Further, if the I/O device has altered main memory, then the cache
word is invalid.
A more complex problem occurs when multiple processors are
attached to the same bus and each processor has its own local
cache. Then, if a word is altered in one cache, it could conceivably
invalidate a word in other caches.
Write Policy
1- write through
all write operations are made to main memory as well as to the
cache, ensuring that main memory is always valid. Any other
processor–cache module can monitor traffic to main memory to
maintain consistency within its own cache.

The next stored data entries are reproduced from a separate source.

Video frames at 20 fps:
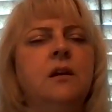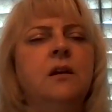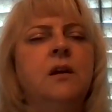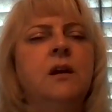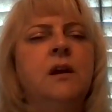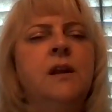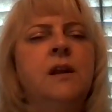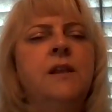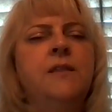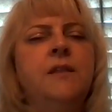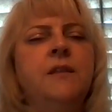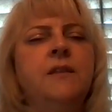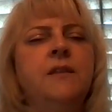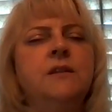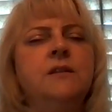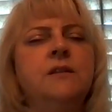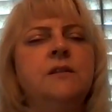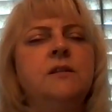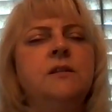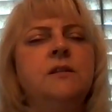Anything
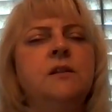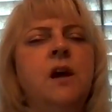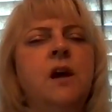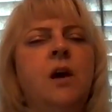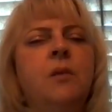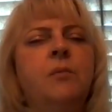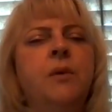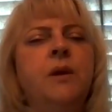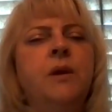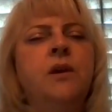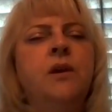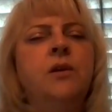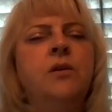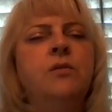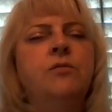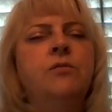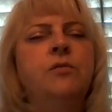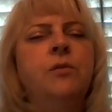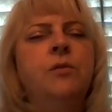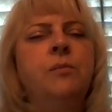that's stopping
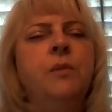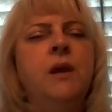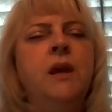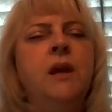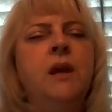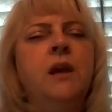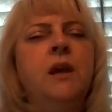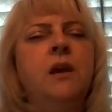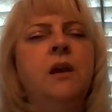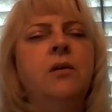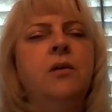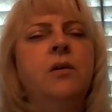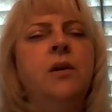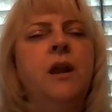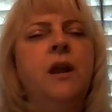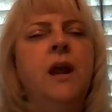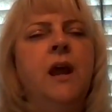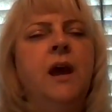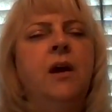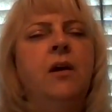you from being here
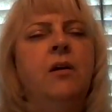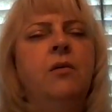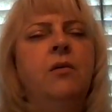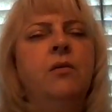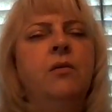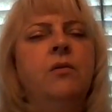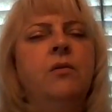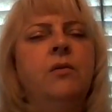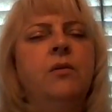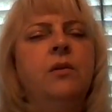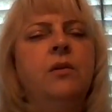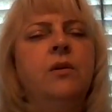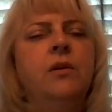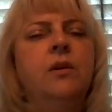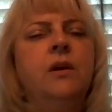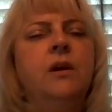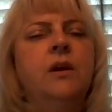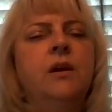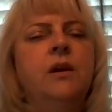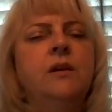and now,
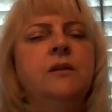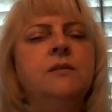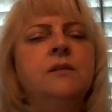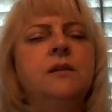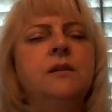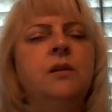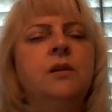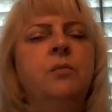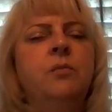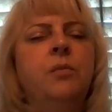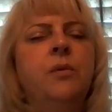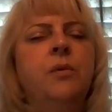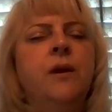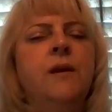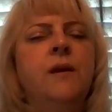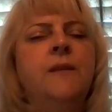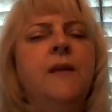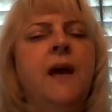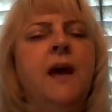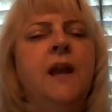it's going to
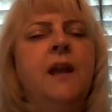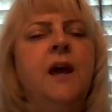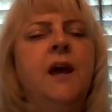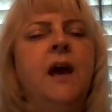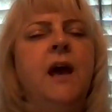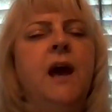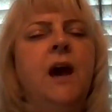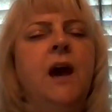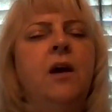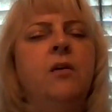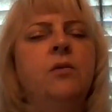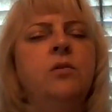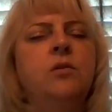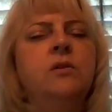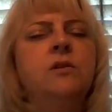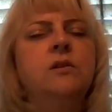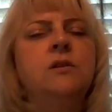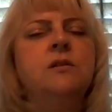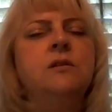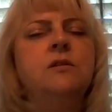bring that
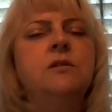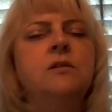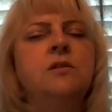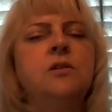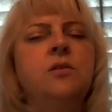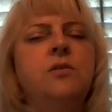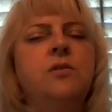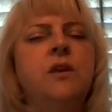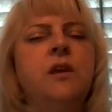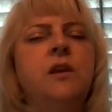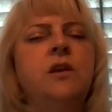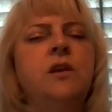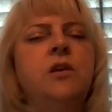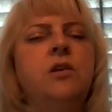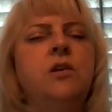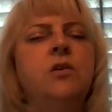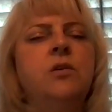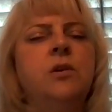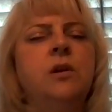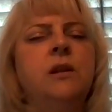out so that
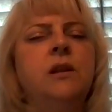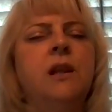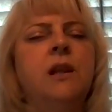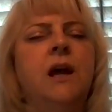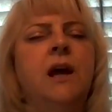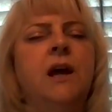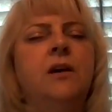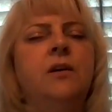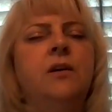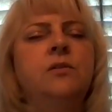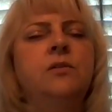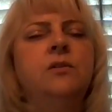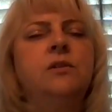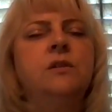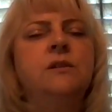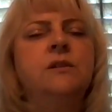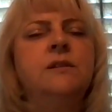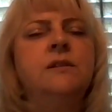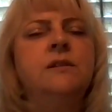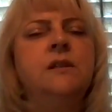you're allowed
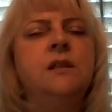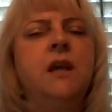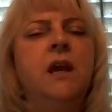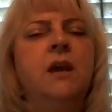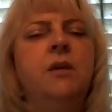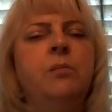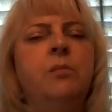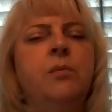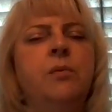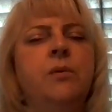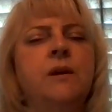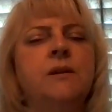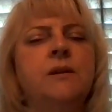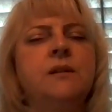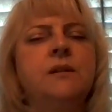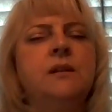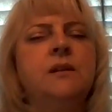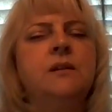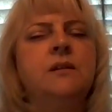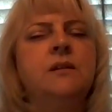to stay
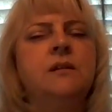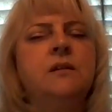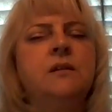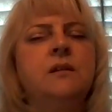present.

The main disadvantage of this technique is that it generates
substantial memory traffic and may create a bottleneck.
Write Policy
2- write back
minimizes memory writes.
updates are made only in the cache. When an update occurs, a
dirty bit, or use bit, associated with the line is set. Then, when a
block is replaced, it is written back to main memory if and only if
the dirty bit is set.
The problem with write back is that portions of main memory are
invalid, and hence accesses by I/O modules can be allowed only
through the cache. This makes for complex circuitry and a
potential bottleneck.
Number of Caches
When caches were originally introduced, the typical system had
a single cache. More recently, the use of multiple caches has
become the norm.
Multilevel Caches
the on-chip cache (cache on the same chip as the processor)
reduces the processor’s external bus activity and therefore
speeds up execution times and increases overall system
performance. When the requested instruction or data is
found in the on-chip cache, the bus access is eliminated.
Multilevel Caches
The inclusion of an on-chip cache leaves open the question of
whether an off-chip, or external, cache is still desirable. Typically,
the answer is yes.
most contemporary designs include both on-chip and external
caches.
The simplest such organization is known as a two-level cache, with
the internal cache designated as level 1 (L1)and the external cache
designated as level 2 (L2).
Multilevel Caches
The reason for including an L2 cache is the following:
If there is no L2 cache and the processor makes an access request
for a memory location not in the L1 cache, then the processor must
access DRAM or ROM memory across the bus. Due to the typically
slow bus speed and slow memory access time, this results in poor
performance.
On the other hand, if an L2 SRAM (static RAM) cache is used, then
frequently the missing information can be quickly retrieved. If the
SRAM is fast enough to match the bus speed, then the data can be
accessed using a zero-wait state transaction, the fastest type of bus
transfer.
Associative Memory – Hardware Organization
each entry of the page table has two fields: a valid bit and a frame
number.
Additional fields are often added to relay more information.
A dirty bit (or a modify bit) could be added to indicate whether the
page has been changed. This makes returning the page to disk more
efficient, because if it is not modified, it does not need to be
rewritten to disk.
Another bit (the usage bit) can be added to indicate the page usage.
This bit is set to 1 whenever the page is accessed. After a certain
time period, the usage bit is set to 0. If the page is referenced again,
the usage bit is set to 1. However, if the bit remains 0, this indicates
that the page has not been used for a period of time, and the system
might benefit by sending this page out to disk.